Some servicers are finding the difference between the last short sale offer and their accepted REO price can be between $50,000 and $60,000, according to Travis Olsen, co-president of Loan Resolution Corp.

That difference allows some servicers to pay relocation costs of up to $30,000 if the borrower stays in the home until a short sale can be completed. “They are telling borrowers not to walk away from the property,” Olsen said in an interview.

It also helps to explain why servicers in proprietary short sales are willing to pay a hefty price to get a second mortgage holder to extinguish their claim. The second-lien holder can kill any short sale transaction. Some servicers are willing to pay up to 10% of the unpaid principal balance of the second lien.

It’s worth it, said Olsen. “Not approving a couple of thousand dollars extra to subordinated-lien holders is ridiculous,” the short sales expert said.

The Treasury Department recently decided to raise the amount servicers can pay second-mortgage holders under its Home Affordable Foreclosure Alternatives program. Treasury raised the buyout limit by $2,500 to $8,500 in March along with making other improvements to its HAFA short sale program.

“We have set more generous terms for extinguishing subordinated claims,” according to Michael Stegman, special advisor to the Treasury secretary on housing policy.

The Treasury official noted that many mortgage insurers issue delegations that allow servicers to undertake short sales. “But there are still challenges for servicers to extinguish liens,” Stegman told Realtors at a May conference in Washington.

Since its roll-out in the spring of 2010, servicers have completed 40,000 HAFA short sales. However, “the numbers have picked up a lot in the last year,” Olsen told NMN.

With the increase in second-lien payoff limit, Olsen sees more HAFA activity coming down the road. “I can see numbers doubling from 40,000 to 80,000 in closed short sales in a year,” Olsen said.

Treasury data show that Fannie Mae and Freddie Mac have completed just 2,600 HAFA short sale transactions. Overall, Fannie completed nearly 80,000 short sales and Freddie completed 45,500 short sales in 2011.

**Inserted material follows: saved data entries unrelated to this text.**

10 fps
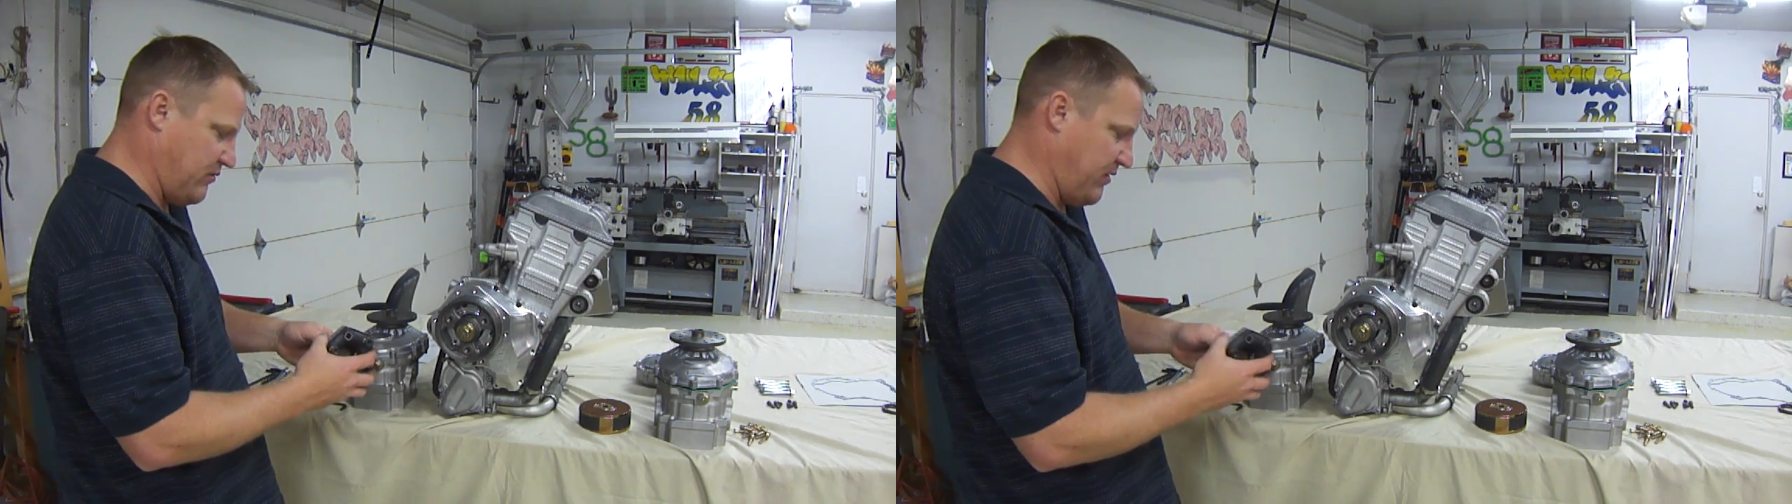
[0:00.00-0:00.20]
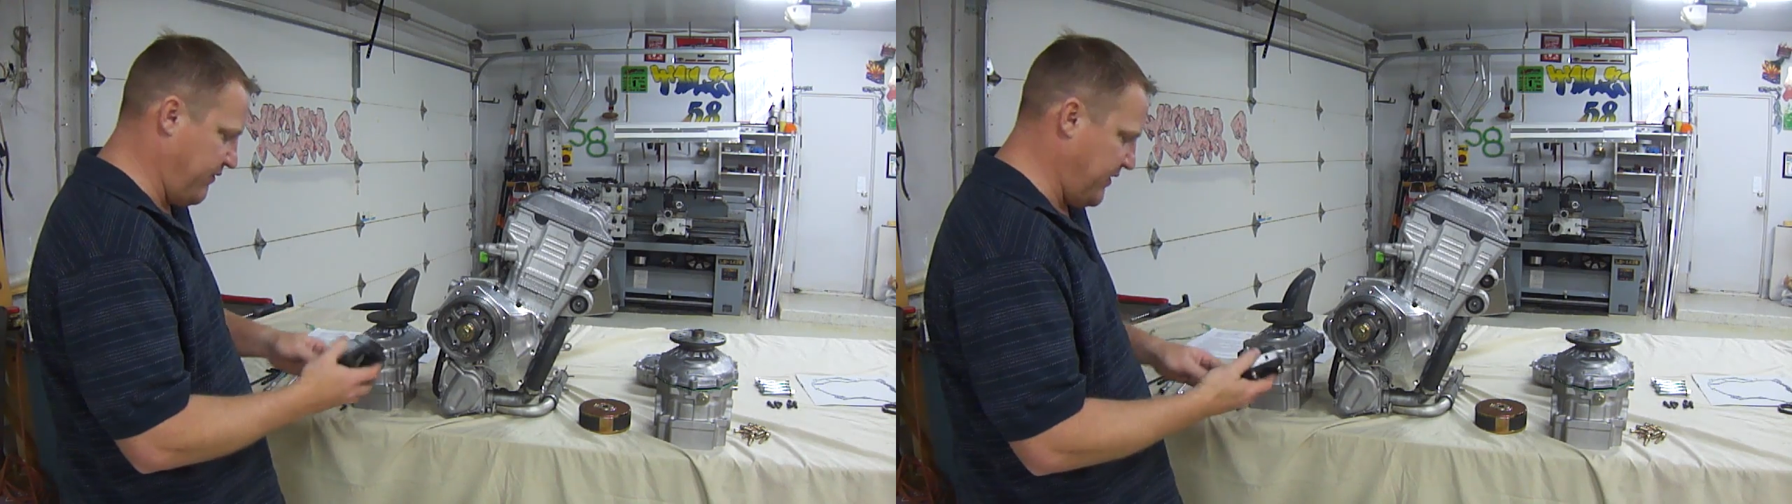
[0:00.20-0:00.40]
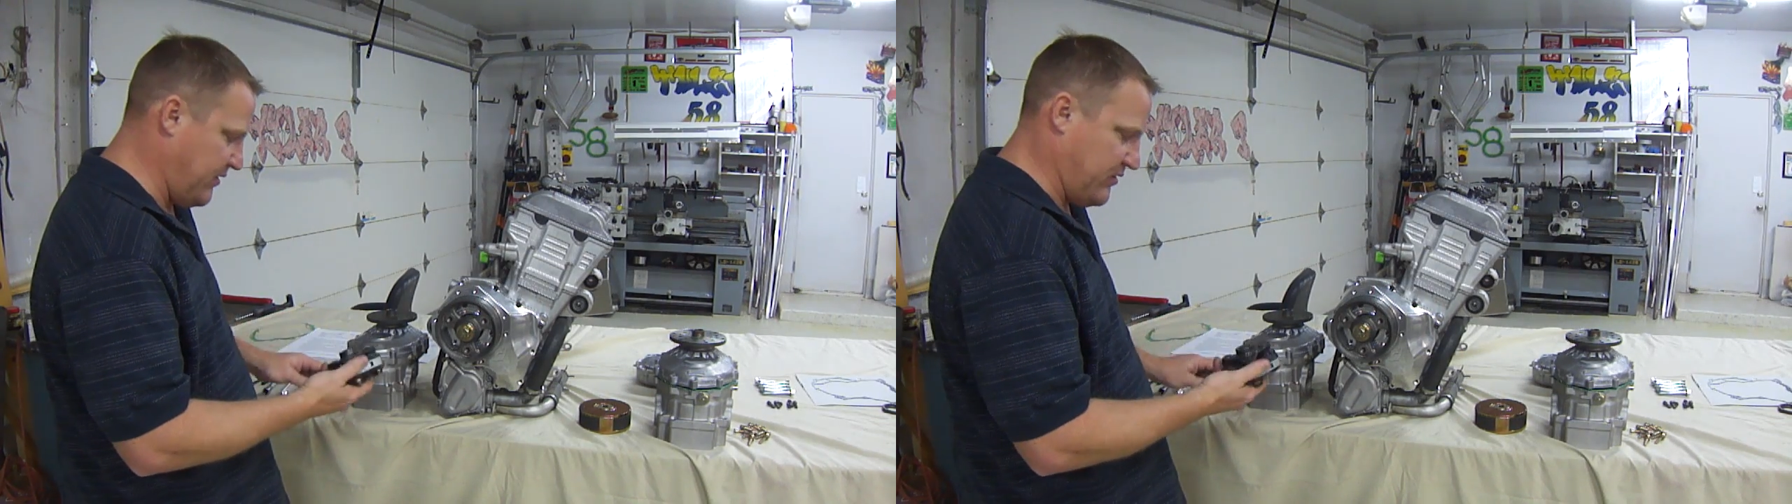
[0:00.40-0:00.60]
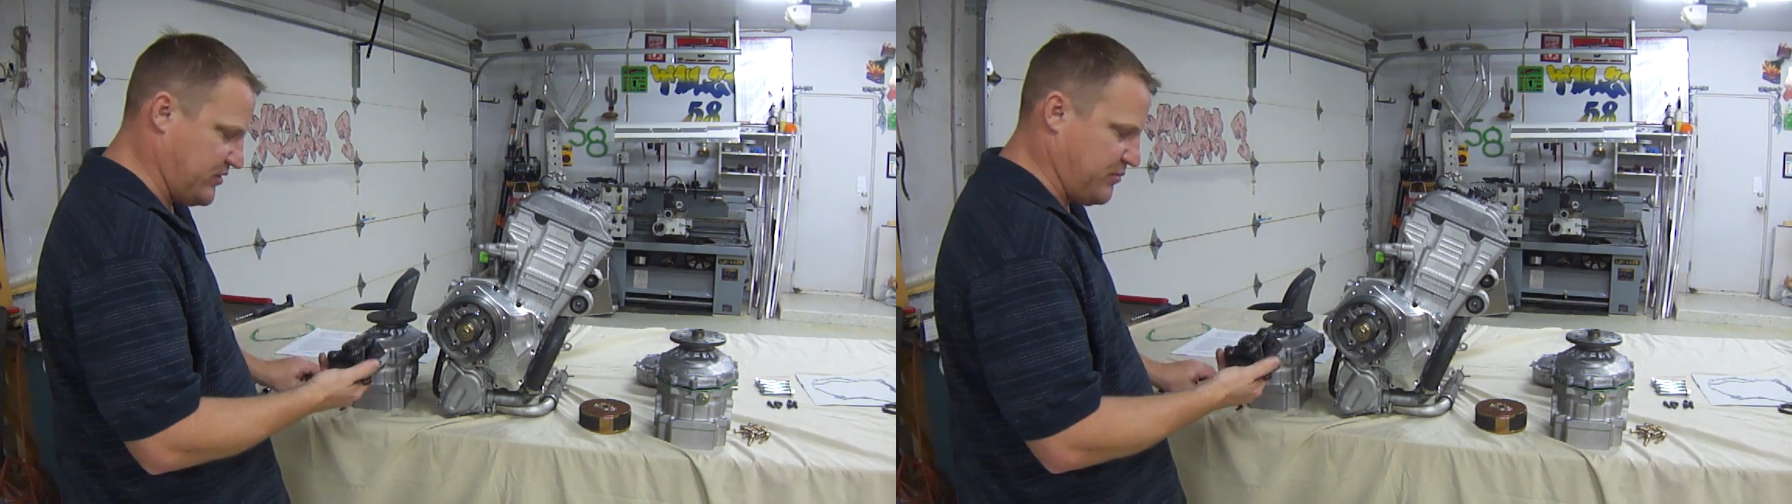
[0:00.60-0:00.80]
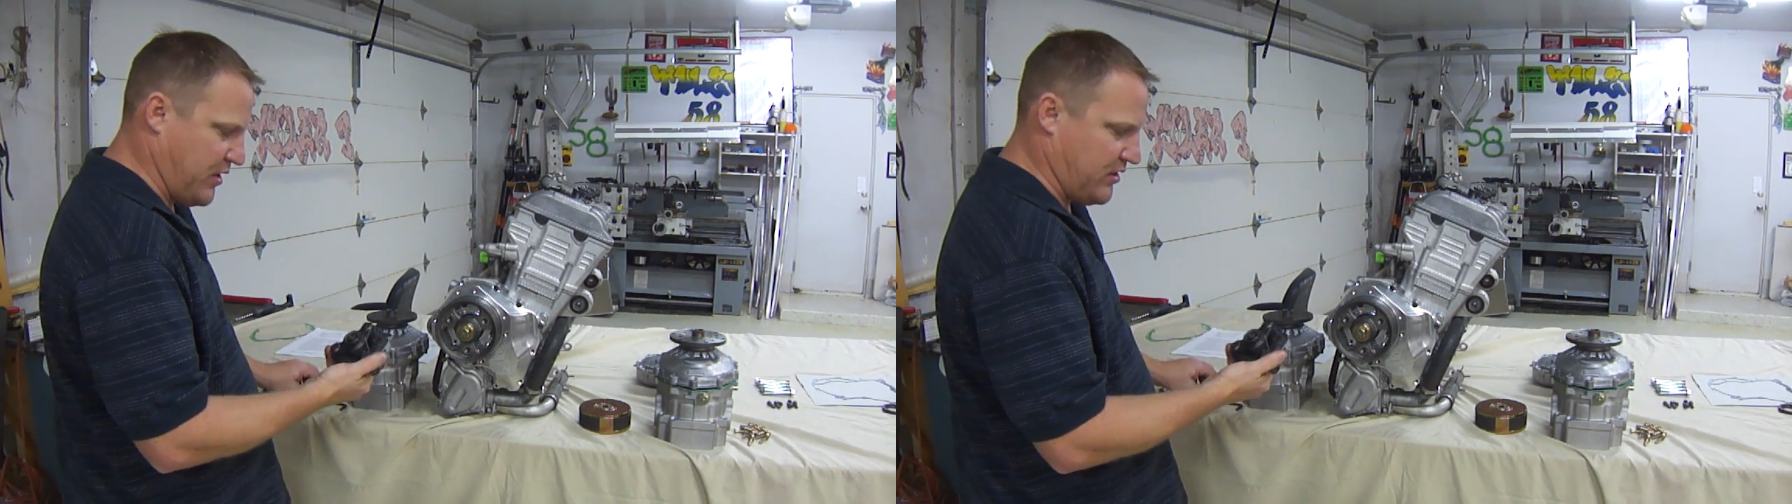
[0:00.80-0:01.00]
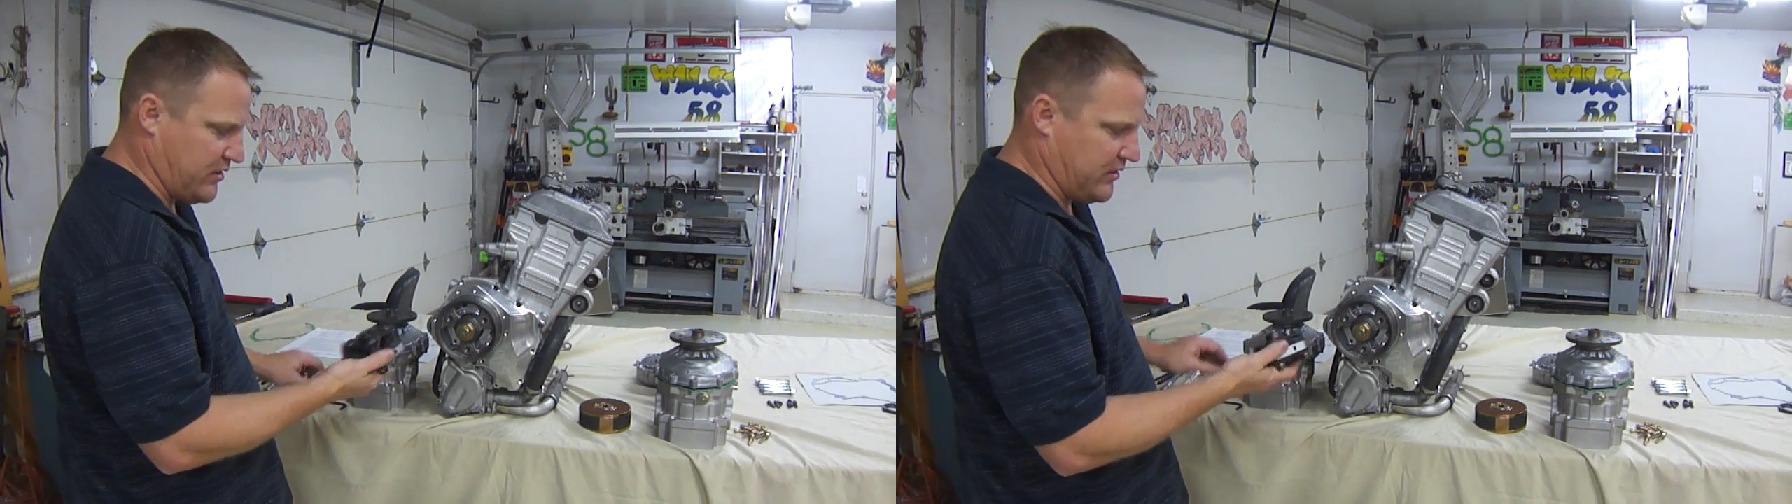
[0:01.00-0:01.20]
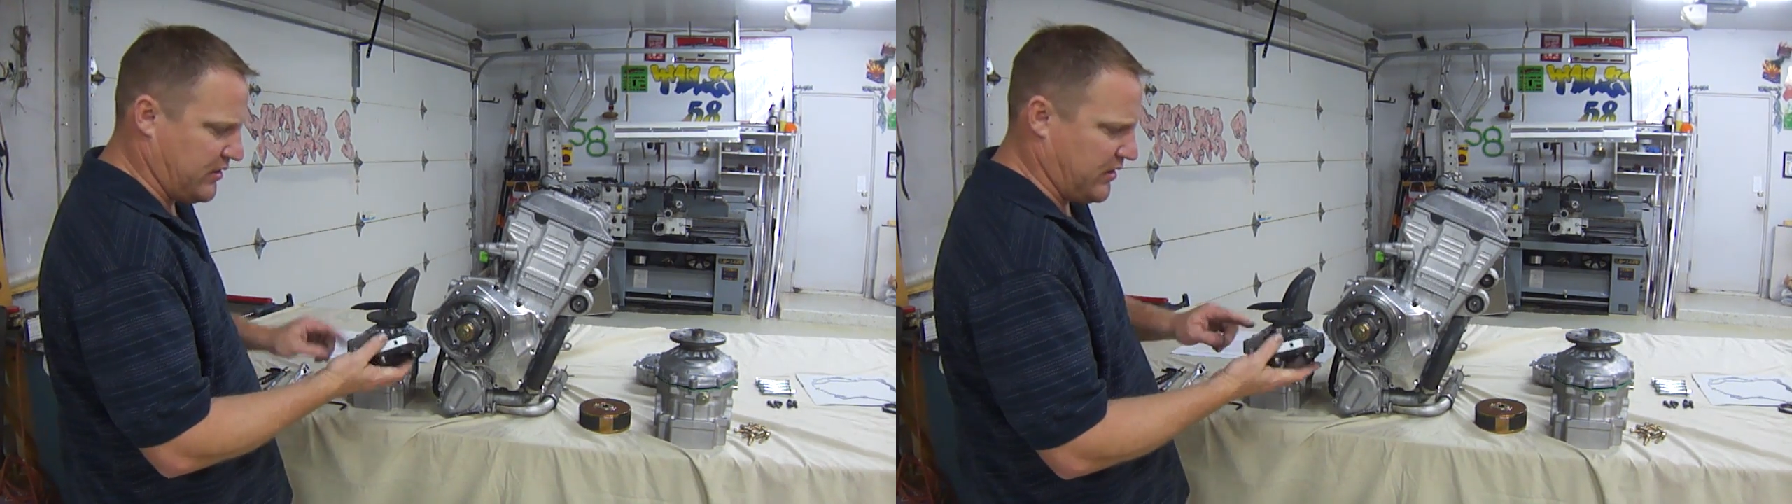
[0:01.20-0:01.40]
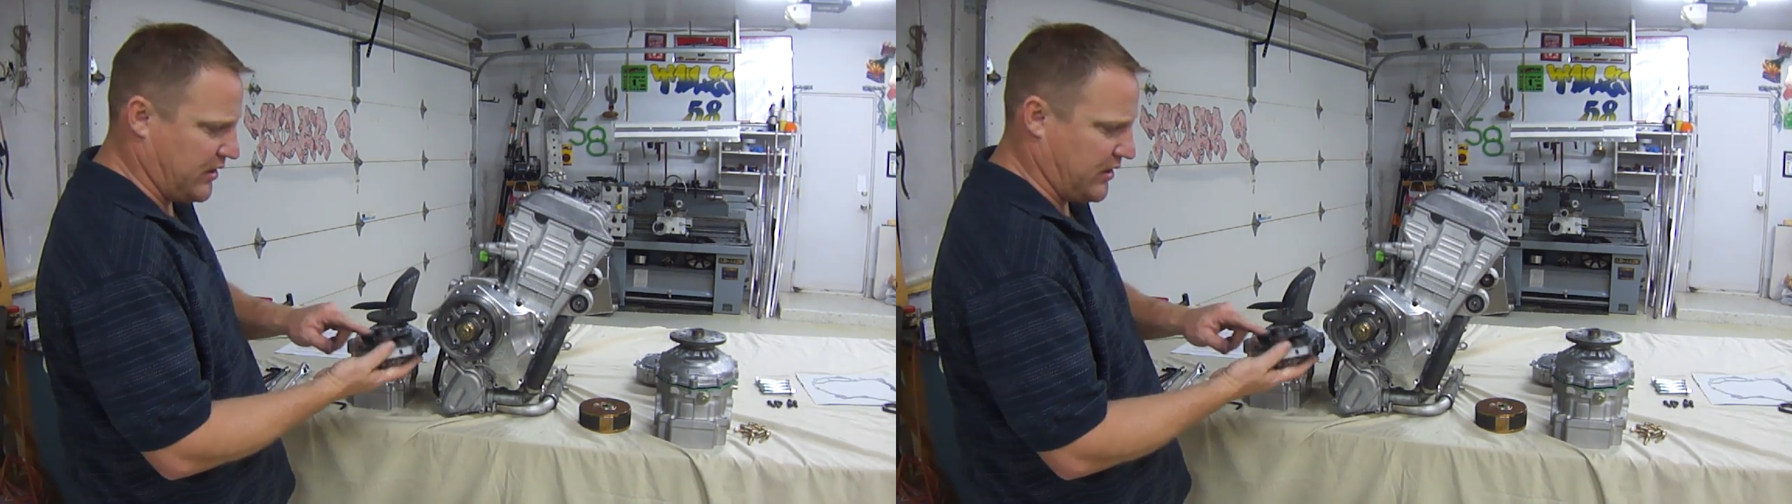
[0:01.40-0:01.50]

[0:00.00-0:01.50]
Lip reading: 3-finger spider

The Federal Housing Finance Agency wants the GSEs to increase short sales, considering the number of seriously delinquent loans on their books. The agency is developing a short sale program for Fannie and Freddie.

“FHFA wants to make this process more streamlined and efficient,” FHFA acting director Edward DeMarco told the Realtors. The GSE regulator expects the FHFA will issue the new short sale guidance by the end of September.